Deadline: Hollywood reports that Benioff and Weiss have made a deal with Fox to write, direct and produce the movie adaptation of Hunter's novel, the story of a trio of violent prison escapees, led by the anti-heroic Lamar Pye, being pursued by a dogged state trooper. Fox bought the rights to Hunter's novel shortly after it was published. (You can read the Deadline: Hollywood story here.)


"As Hollywood politics it's great to see my story in the hands of two talented guys with juice, and to know that it's their only chance to make a first movie," Hunter tells The Sun. "But more importantly, what their background and success suggests is that we share a common value: we LOVE story. We think story is everything. We think story is what makes man human."

This marks the first project Benioff and Weiss have made a deal to direct together and the first since they started on "Game of Thrones." Hunter has had one previous novel turned into a film; his "Point of Impact" was the source for Antoine Fuqua's 2007 film "Shooter," starring Mark Wahlberg and Kate Mara.


"Our friend Scott Frank brought up the opening line of 'Dirty White Boys,'" Benioff told Deadline: Hollywood. "To be honest, I'd never hear of the book before, even though we'd heard of Stephen Hunter's sniper series. Scott mentioned that opening line from 'Dirty White Boys,' and it made me go out and buy the book, and Dan bought the book, and then we got past that first line and just fell in love with it."

Added Weiss: "It does grab you, the first line, and what keeps you is that the characters are so well drawn, really charismatic and awful people, so flawed. I don't think you'll be able to print the first line, because it's got prison-soaked racism and is just really out there."

(And no, we won't be printing the opening line here. But trust us, it sets quite the tone.)

Waiting 19 years for news on having your book turned into a movie is not all that unusual, Hunter said, and he never gave up on the idea of having "Dirty White Boys" brought to the screen.

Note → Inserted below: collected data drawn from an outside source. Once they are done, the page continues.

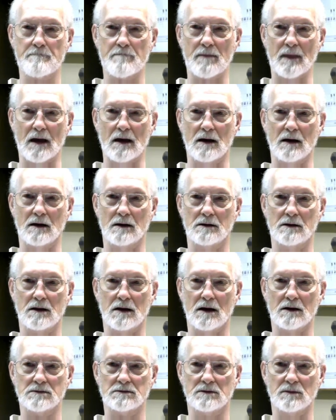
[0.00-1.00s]
and it
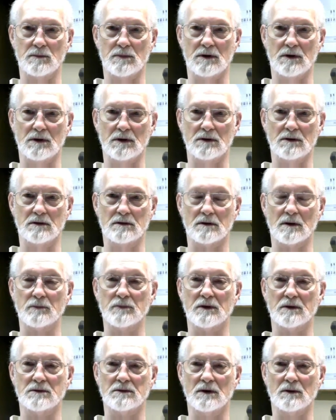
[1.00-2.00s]
has to be
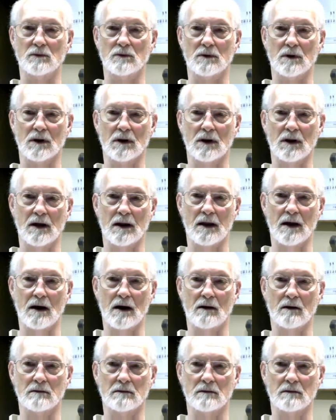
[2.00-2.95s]
something that will let out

"It's not that I'd given up," he said. "It's that in my business you have to look ahead and not dwell on past projects. I always thought that DWB had a pitch-perfect movie plot and vivid characters and a unique tone and location, just get over your disappointments and go on, or you're dead. Right now my concerns are with the book I'm publishing May 20 -- "Sniper's Honor" -- and the book I'm working on for next year, on Jack the Ripper."

No word on when to expect a film version of "Dirty White Boys." "Game of Thrones" recently started its fourth season on HBO and has been renewed for seasons five and six. That leaves Benioff and Weiss with a pretty full dinner plate for the next couple of years; Weiss told Deadline: Hollywood that they have yet to write anything.

"No, the straight answer is, not yet," he said. "But it's ours."

Hunter, who worked as a copy editor at The Sun before becoming its film critic, eventually moved to The Washington Post, where he would win a Pulitizer Prize (only the second given for film criticism) before retiring in 2008. He is married to Baltimore Sun columnist and reporter Jean Marbella and continues to write from his home in Baltimore.


"As it's worked out, I should have believed the lesson a movie from the past preached," Hunter ob served. "'If you build it, they will come.'"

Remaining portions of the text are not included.